***** Records for processing *****

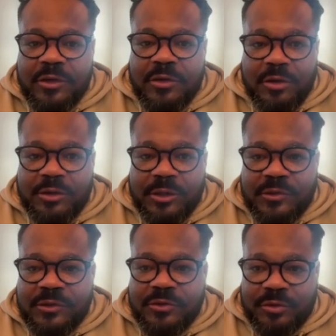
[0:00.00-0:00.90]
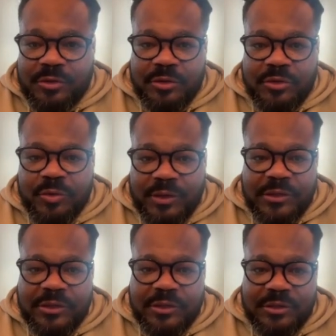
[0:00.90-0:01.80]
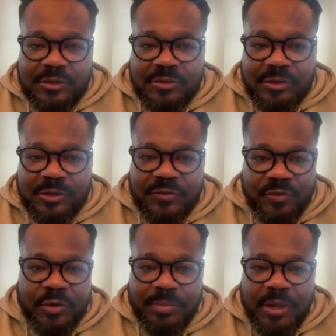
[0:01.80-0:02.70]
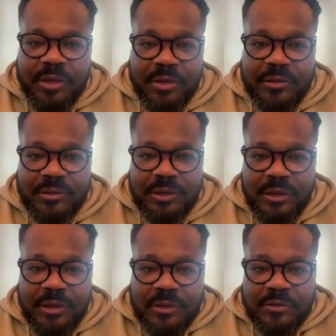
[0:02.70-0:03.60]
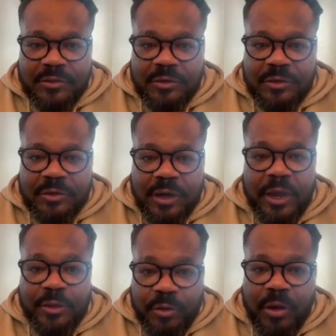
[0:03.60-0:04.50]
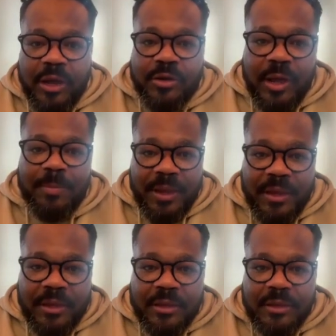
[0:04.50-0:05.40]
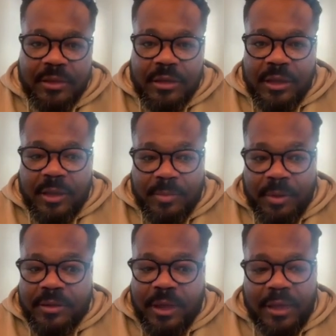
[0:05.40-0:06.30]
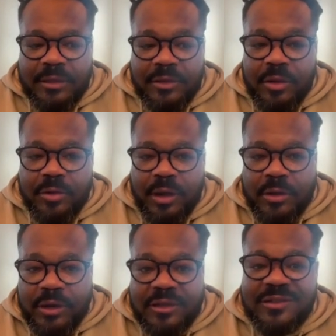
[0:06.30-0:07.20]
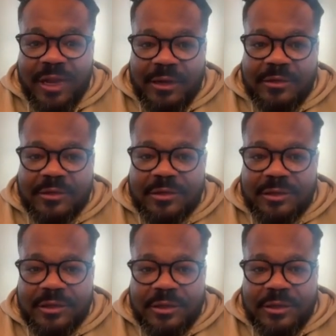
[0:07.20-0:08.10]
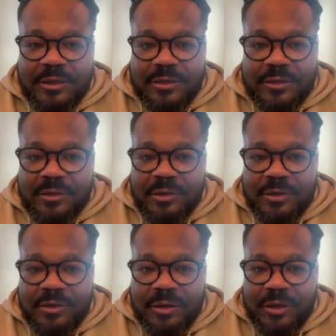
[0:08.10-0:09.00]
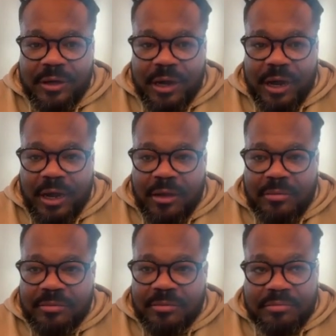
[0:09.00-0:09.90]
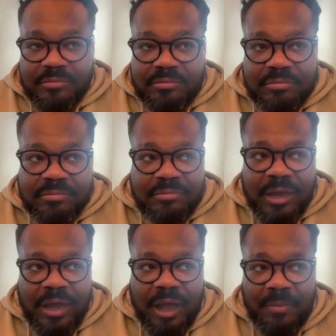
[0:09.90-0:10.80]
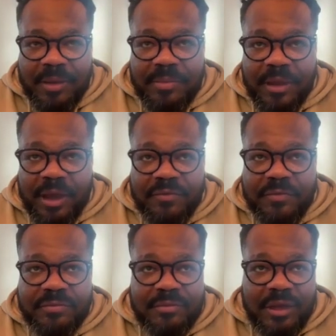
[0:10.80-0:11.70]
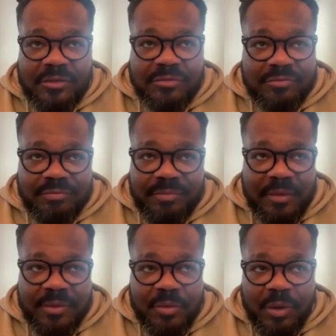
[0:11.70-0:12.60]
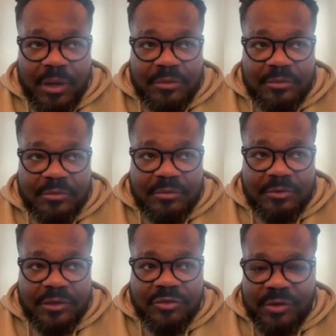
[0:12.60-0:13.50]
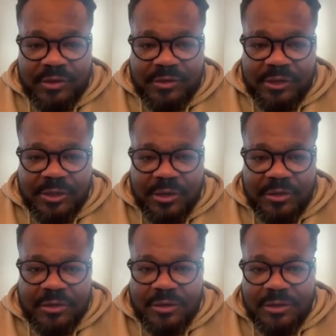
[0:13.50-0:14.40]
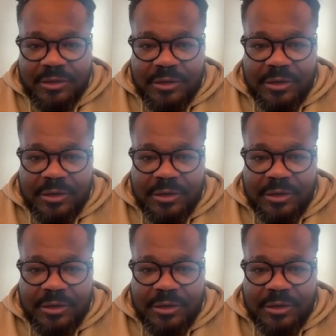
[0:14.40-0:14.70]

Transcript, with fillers: They call just uh, 20, 23 players. So I know I'm gonna play, but I didn't know I'm gonna start. So um, uh, maybe after uh, maybe one one training session,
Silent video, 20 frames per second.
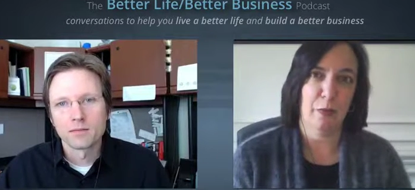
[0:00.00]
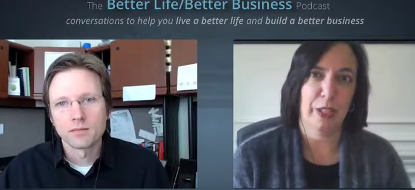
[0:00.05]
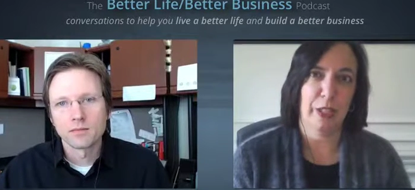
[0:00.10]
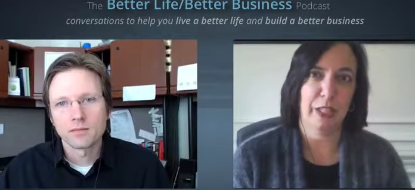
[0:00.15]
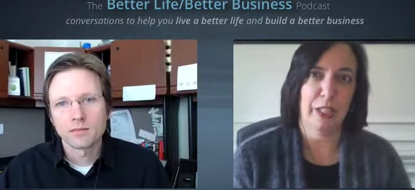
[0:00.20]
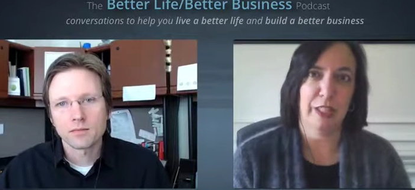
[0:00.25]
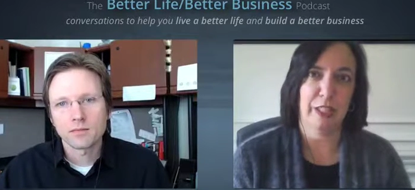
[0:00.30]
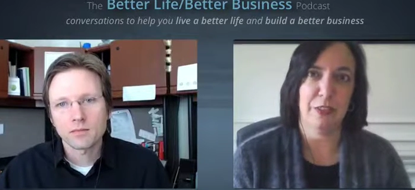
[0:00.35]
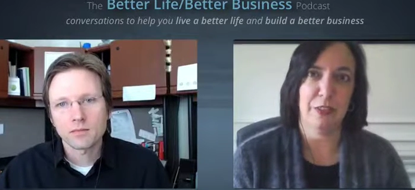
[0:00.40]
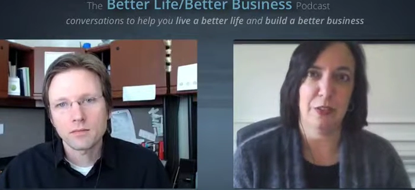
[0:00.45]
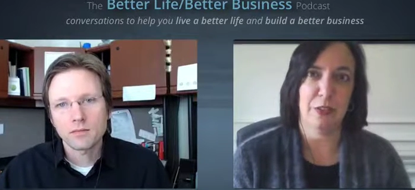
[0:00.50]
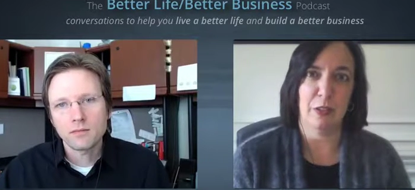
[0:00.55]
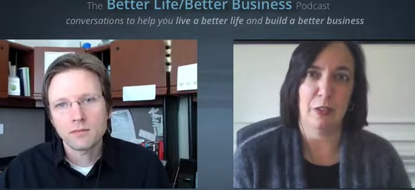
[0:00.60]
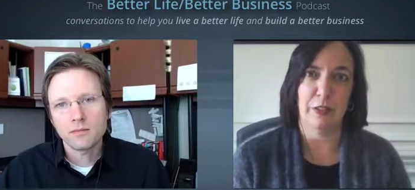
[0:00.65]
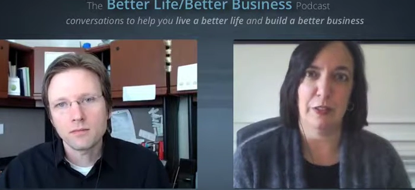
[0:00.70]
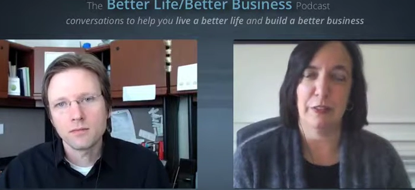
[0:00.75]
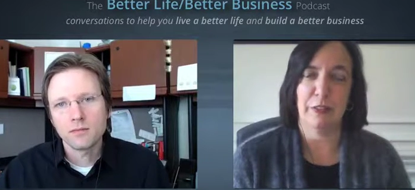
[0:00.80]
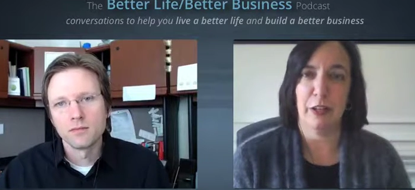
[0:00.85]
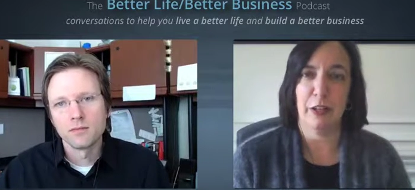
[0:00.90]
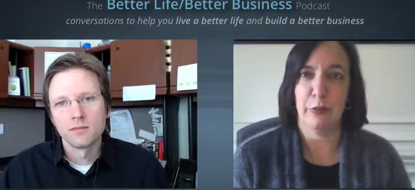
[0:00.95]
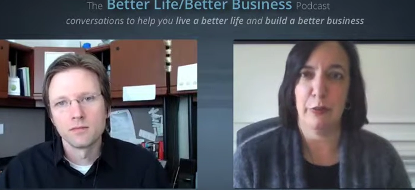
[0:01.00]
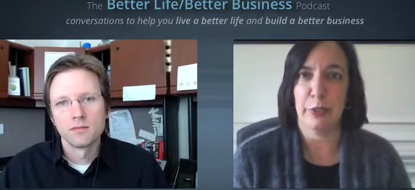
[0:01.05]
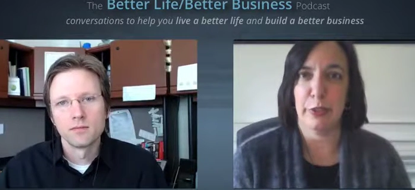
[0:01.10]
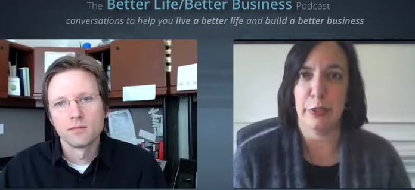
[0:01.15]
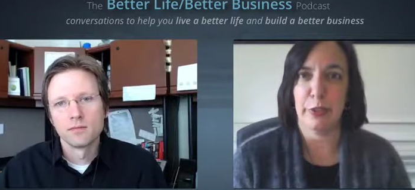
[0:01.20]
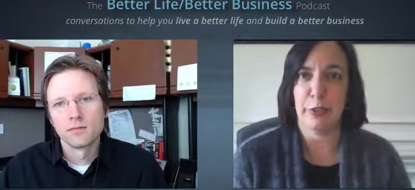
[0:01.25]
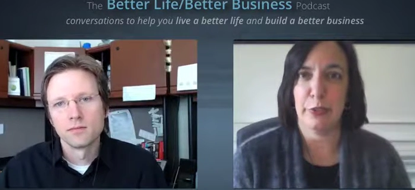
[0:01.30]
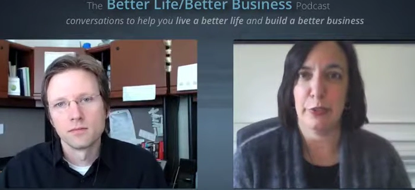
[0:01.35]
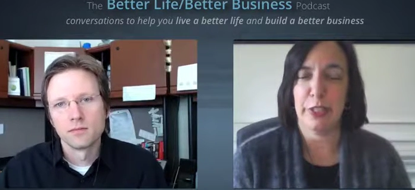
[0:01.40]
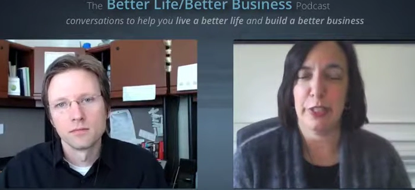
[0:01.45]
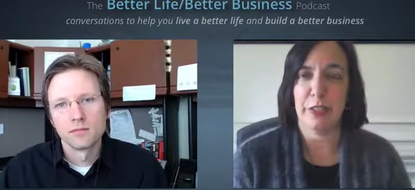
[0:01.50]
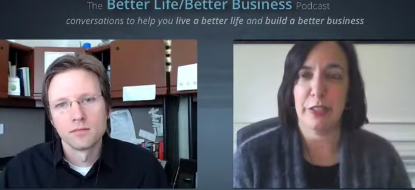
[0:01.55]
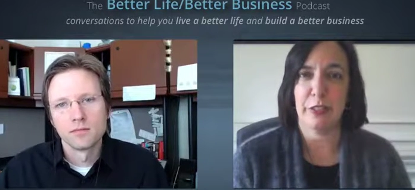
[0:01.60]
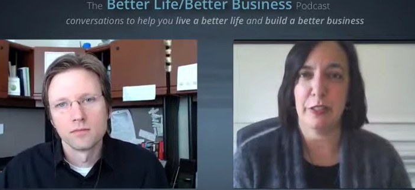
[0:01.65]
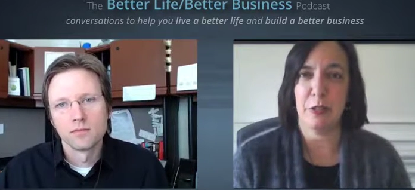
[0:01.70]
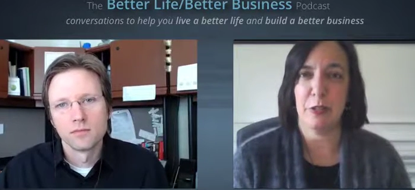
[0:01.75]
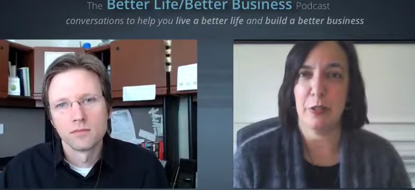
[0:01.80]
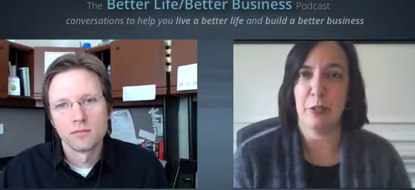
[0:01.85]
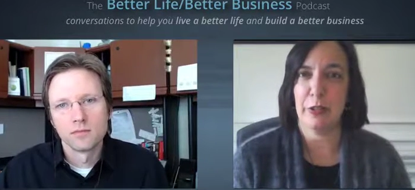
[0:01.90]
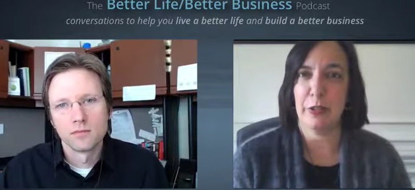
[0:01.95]
Speaker 1: we list all of our retreats
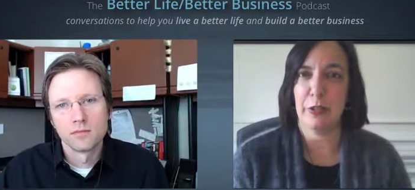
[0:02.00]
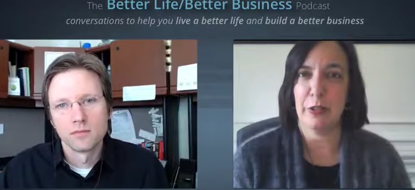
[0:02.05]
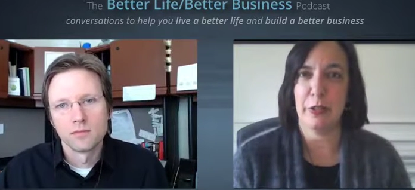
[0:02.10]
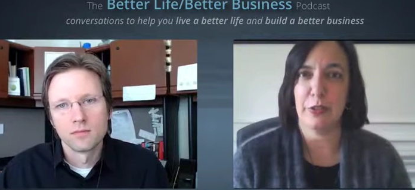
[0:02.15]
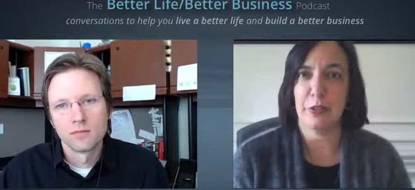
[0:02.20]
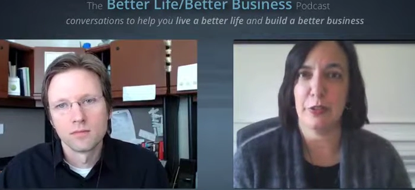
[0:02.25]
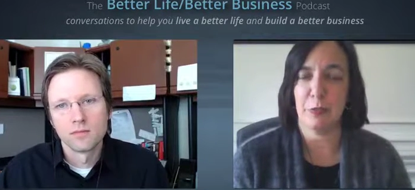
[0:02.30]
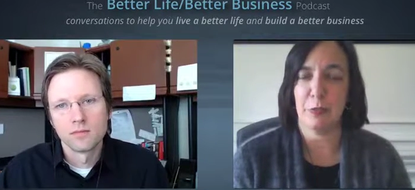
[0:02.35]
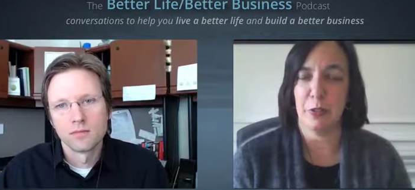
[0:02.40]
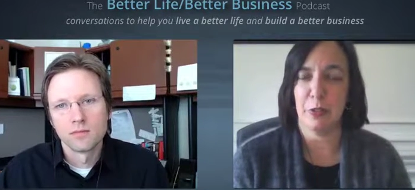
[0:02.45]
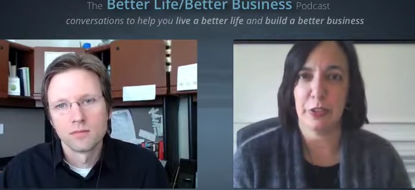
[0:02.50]
and courses and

*****

Exercise brief: Every entry above should be given again exactly, with no images included.

Answer box:
[0:00.00-0:00.90]
[0:00.90-0:01.80]
[0:01.80-0:02.70]
[0:02.70-0:03.60]
[0:03.60-0:04.50]
[0:04.50-0:05.40]
[0:05.40-0:06.30]
[0:06.30-0:07.20]
[0:07.20-0:08.10]
[0:08.10-0:09.00]
[0:09.00-0:09.90]
[0:09.90-0:10.80]
[0:10.80-0:11.70]
[0:11.70-0:12.60]
[0:12.60-0:13.50]
[0:13.50-0:14.40]
[0:14.40-0:14.70]

Transcript, with fillers: They call just uh, 20, 23 players. So I know I'm gonna play, but I didn't know I'm gonna start. So um, uh, maybe after uh, maybe one one training session,
Silent video, 20 frames per second.
[0:00.00]
[0:00.05]
[0:00.10]
[0:00.15]
[0:00.20]
[0:00.25]
[0:00.30]
[0:00.35]
[0:00.40]
[0:00.45]
[0:00.50]
[0:00.55]
[0:00.60]
[0:00.65]
[0:00.70]
[0:00.75]
[0:00.80]
[0:00.85]
[0:00.90]
[0:00.95]
[0:01.00]
[0:01.05]
[0:01.10]
[0:01.15]
[0:01.20]
[0:01.25]
[0:01.30]
[0:01.35]
[0:01.40]
[0:01.45]
[0:01.50]
[0:01.55]
[0:01.60]
[0:01.65]
[0:01.70]
[0:01.75]
[0:01.80]
[0:01.85]
[0:01.90]
[0:01.95]
Speaker 1: we list all of our retreats
[0:02.00]
[0:02.05]
[0:02.10]
[0:02.15]
[0:02.20]
[0:02.25]
[0:02.30]
[0:02.35]
[0:02.40]
[0:02.45]
[0:02.50]
and courses and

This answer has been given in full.